Mais l'important n'est pas là. Il réside dans le fait que le Conseil d'Etat n'a pas contesté un seul instant la qualification d'entreprise d'un organisme, la Mutuelle fonction publique en l'occurrence, gérant un régime légal de sécurité sociale. Il suffit d'ailleurs de lire les considérants de l'arrêt pour en avoir la preuve éclatante :
" Considérant qu'aux termes de l'article 86 du traité du 25 mars 1957 instituant la Communauté européenne, devenu l'article 82 : Est incompatible avec le marché commun et interdit, dans la mesure où le commerce entre Etats membres est susceptible d'en être affecté, le fait pour une ou plusieurs entreprises d'exploiter de façon abusive une position dominante sur le marché commun ou dans une partie substantielle de celui-ci (…) ; qu'aux termes de l'article 90 de ce même traité, devenu l'article 86 : 1. Les Etats membres, en ce qui concerne les entreprises publiques et les entreprises auxquelles ils accordent des droits spéciaux ou exclusifs, n'édictent ni ne maintiennent aucune mesure contraire aux règles du présent traité, (…) ; qu'en vertu de l'article L. 420-2 du code de commerce, est prohibée l'exploitation abusive par une entreprise ou un groupe d'entreprises d'une position dominante sur le marché intérieur ou un partie substantielle de celui-ci. "

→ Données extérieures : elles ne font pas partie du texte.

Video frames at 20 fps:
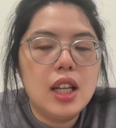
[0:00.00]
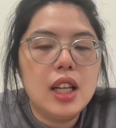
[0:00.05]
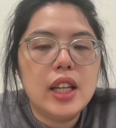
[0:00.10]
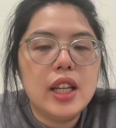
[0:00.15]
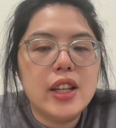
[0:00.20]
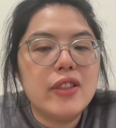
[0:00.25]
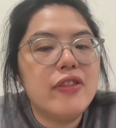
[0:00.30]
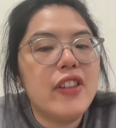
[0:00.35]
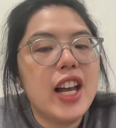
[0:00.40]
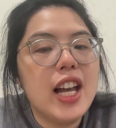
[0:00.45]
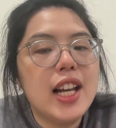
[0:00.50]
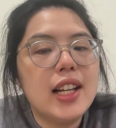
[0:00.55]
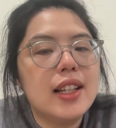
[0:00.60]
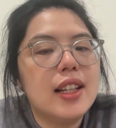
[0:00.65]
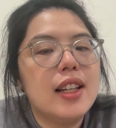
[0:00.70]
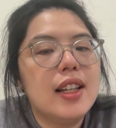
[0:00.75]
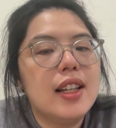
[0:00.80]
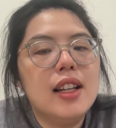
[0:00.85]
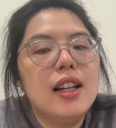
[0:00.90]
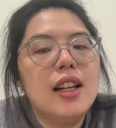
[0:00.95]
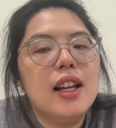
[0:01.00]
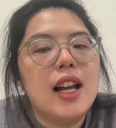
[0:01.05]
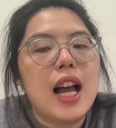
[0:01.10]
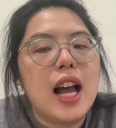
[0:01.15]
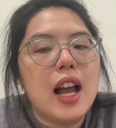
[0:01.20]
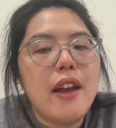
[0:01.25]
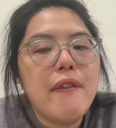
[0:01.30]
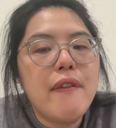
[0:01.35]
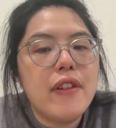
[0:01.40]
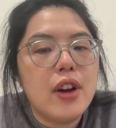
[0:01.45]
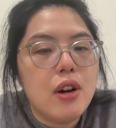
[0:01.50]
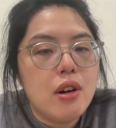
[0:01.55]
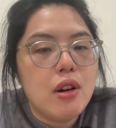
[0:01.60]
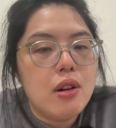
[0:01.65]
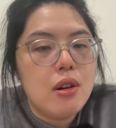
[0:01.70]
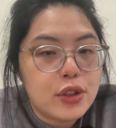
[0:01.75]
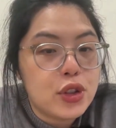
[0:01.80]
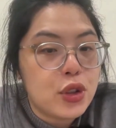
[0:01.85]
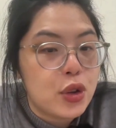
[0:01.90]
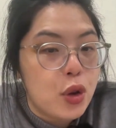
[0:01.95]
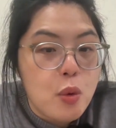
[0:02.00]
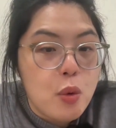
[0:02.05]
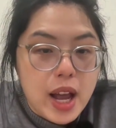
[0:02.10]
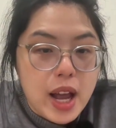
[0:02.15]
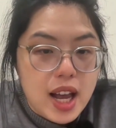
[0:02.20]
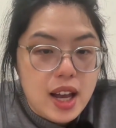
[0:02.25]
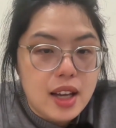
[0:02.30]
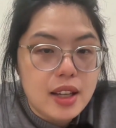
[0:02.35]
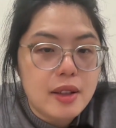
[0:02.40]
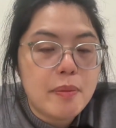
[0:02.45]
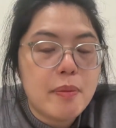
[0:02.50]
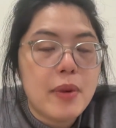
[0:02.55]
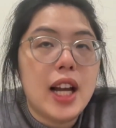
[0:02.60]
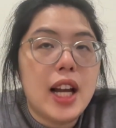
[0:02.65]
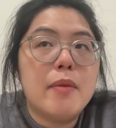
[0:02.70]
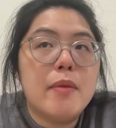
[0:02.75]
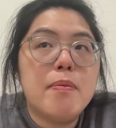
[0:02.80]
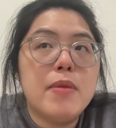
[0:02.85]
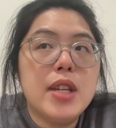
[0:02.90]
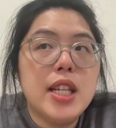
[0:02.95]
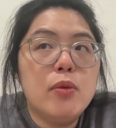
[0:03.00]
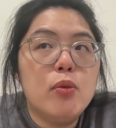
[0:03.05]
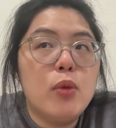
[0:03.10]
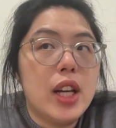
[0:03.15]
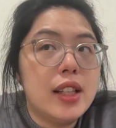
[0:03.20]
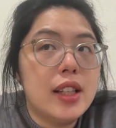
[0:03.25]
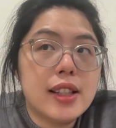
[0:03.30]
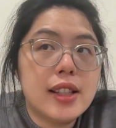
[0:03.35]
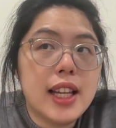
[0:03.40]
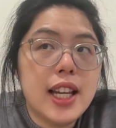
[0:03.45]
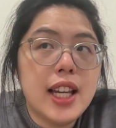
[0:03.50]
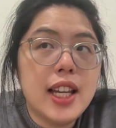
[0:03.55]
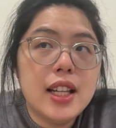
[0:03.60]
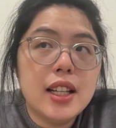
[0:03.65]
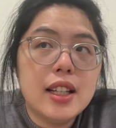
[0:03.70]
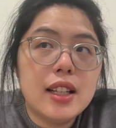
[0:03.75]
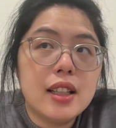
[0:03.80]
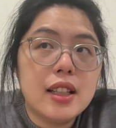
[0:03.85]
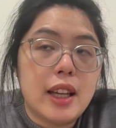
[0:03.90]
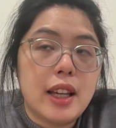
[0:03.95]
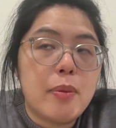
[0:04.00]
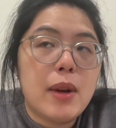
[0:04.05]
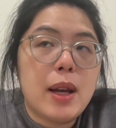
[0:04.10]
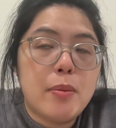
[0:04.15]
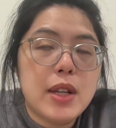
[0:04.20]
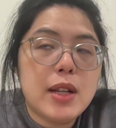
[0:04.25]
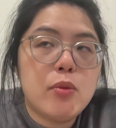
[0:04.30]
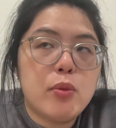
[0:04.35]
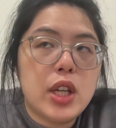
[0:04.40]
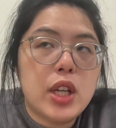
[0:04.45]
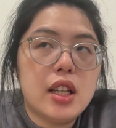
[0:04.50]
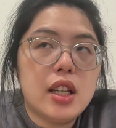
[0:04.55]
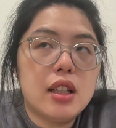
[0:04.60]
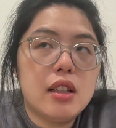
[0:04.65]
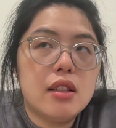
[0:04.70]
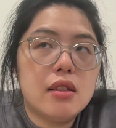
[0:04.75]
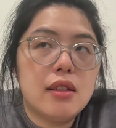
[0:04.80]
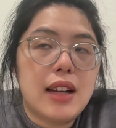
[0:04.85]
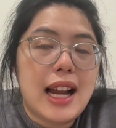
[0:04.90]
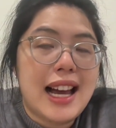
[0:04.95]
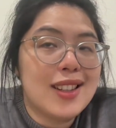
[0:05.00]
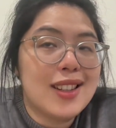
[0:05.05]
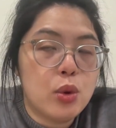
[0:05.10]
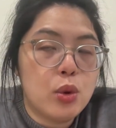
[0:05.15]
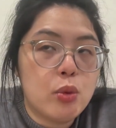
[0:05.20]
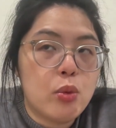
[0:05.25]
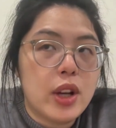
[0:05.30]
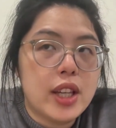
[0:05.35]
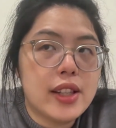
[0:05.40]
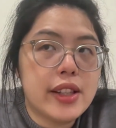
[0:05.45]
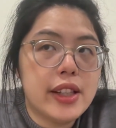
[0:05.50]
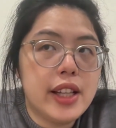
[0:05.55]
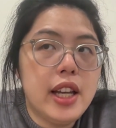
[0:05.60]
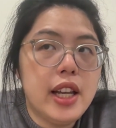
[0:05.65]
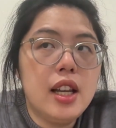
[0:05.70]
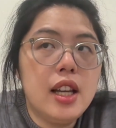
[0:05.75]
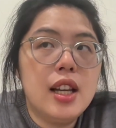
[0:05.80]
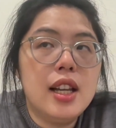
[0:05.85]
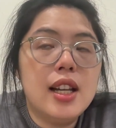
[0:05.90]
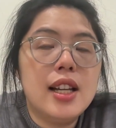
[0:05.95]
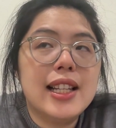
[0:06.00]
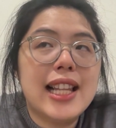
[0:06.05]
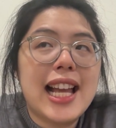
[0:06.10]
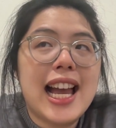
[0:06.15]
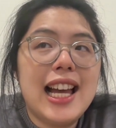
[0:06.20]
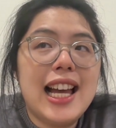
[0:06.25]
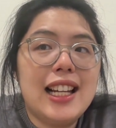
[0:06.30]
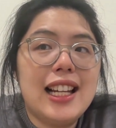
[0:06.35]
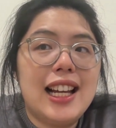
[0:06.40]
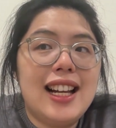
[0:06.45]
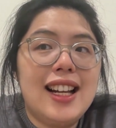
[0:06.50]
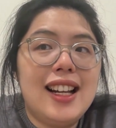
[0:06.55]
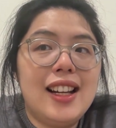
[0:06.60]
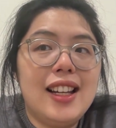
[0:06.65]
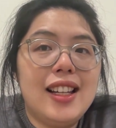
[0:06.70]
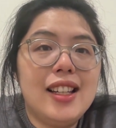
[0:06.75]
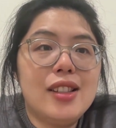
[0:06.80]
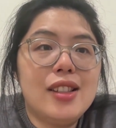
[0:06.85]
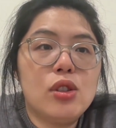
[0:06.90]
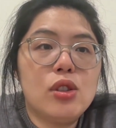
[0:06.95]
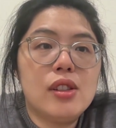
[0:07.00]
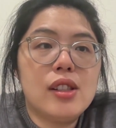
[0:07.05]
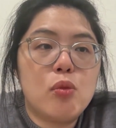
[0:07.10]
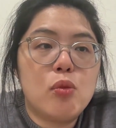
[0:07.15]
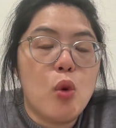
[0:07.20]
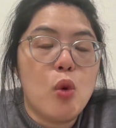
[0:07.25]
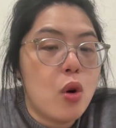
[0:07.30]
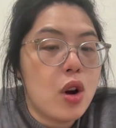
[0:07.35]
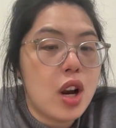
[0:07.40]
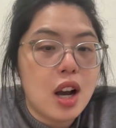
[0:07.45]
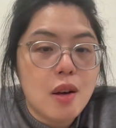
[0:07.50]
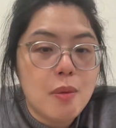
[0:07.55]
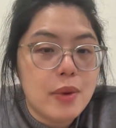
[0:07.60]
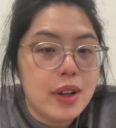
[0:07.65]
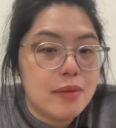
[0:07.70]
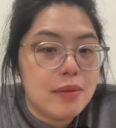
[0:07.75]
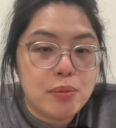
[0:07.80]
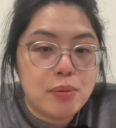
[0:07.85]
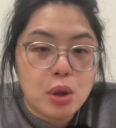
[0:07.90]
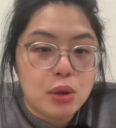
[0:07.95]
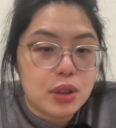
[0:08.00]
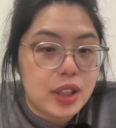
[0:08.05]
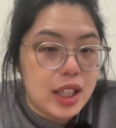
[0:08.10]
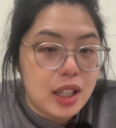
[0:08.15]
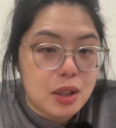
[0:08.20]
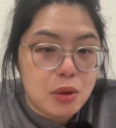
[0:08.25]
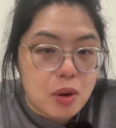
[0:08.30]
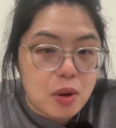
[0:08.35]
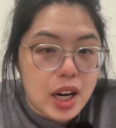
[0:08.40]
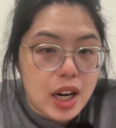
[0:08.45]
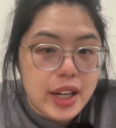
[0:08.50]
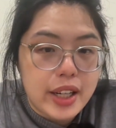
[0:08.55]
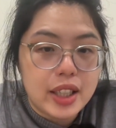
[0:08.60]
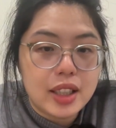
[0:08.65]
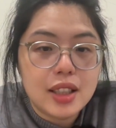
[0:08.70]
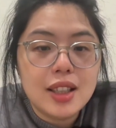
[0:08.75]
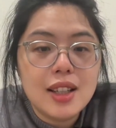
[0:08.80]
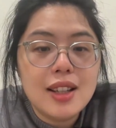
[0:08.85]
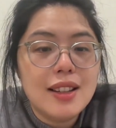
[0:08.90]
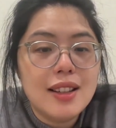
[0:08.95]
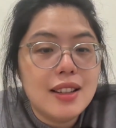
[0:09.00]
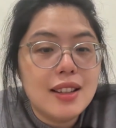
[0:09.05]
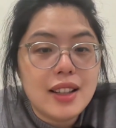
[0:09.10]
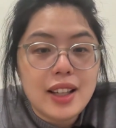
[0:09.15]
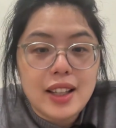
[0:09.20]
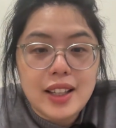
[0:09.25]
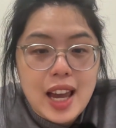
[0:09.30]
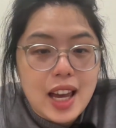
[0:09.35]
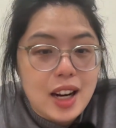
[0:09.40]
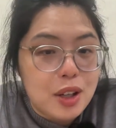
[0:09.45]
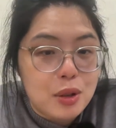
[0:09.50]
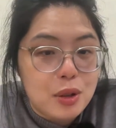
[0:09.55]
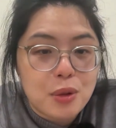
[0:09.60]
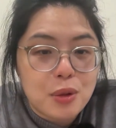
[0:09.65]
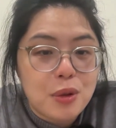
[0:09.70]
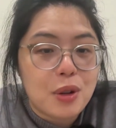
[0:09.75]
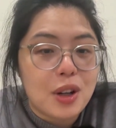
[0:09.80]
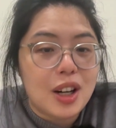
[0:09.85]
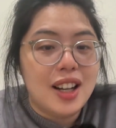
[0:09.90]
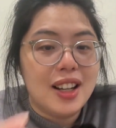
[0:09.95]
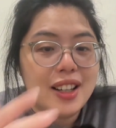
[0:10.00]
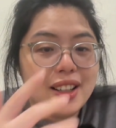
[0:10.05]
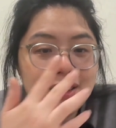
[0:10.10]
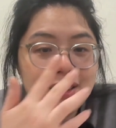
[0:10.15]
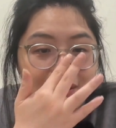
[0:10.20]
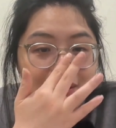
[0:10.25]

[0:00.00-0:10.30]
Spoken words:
In fact, I felt so bad by mid Wednesday, like by midweek last week Wednesday, that I just woke up and broke down crying and had a good cry.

Cet arrêt n'est novateur qu'en droit national. Il y a longtemps que la jurisprudence de la Cour de justice des Communautés européennes (CJCE) a établi que la gestion conjointe par un organisme d'un régime légal et de régimes complémentaires ou supplémentaires, obligatoires ou facultatifs, confère automatiquement à cet organisme la qualification d'entreprise, le soumettant à la concurrence et le privant par conséquent de tout monopole. Tel est le cas de toutes les caisses d'assurance sociale françaises et c'est la raison pour laquelle aucune ne peut plus se prévaloir d'un quelconque monopole.

Gageons que les magistrats seront parmi les premiers à profiter de la liberté de l'assurance qu'ils viennent de confirmer si clairement. Compte tenu du niveau de leurs traitements qui, sans être mirobolants n'en sont pas moins convenables, ils ont beaucoup à y gagner. N'oublions pas en effet que l'assurance privée n'est pas proportionnelle au revenu mais fondée sur le niveau et l'étendue de la couverture du risque. Autrement dit qu'il ne s'agit pas d'un impôt mais bien d'une assurance. Ce que la Sécurité sociale n'aurait jamais dû cesser d'être si elle avait voulu avoir quelques chances de durer. Elle a choisi la contrainte plutôt que la mesure et l'équité, c'est ce dont elle est en train de mourir.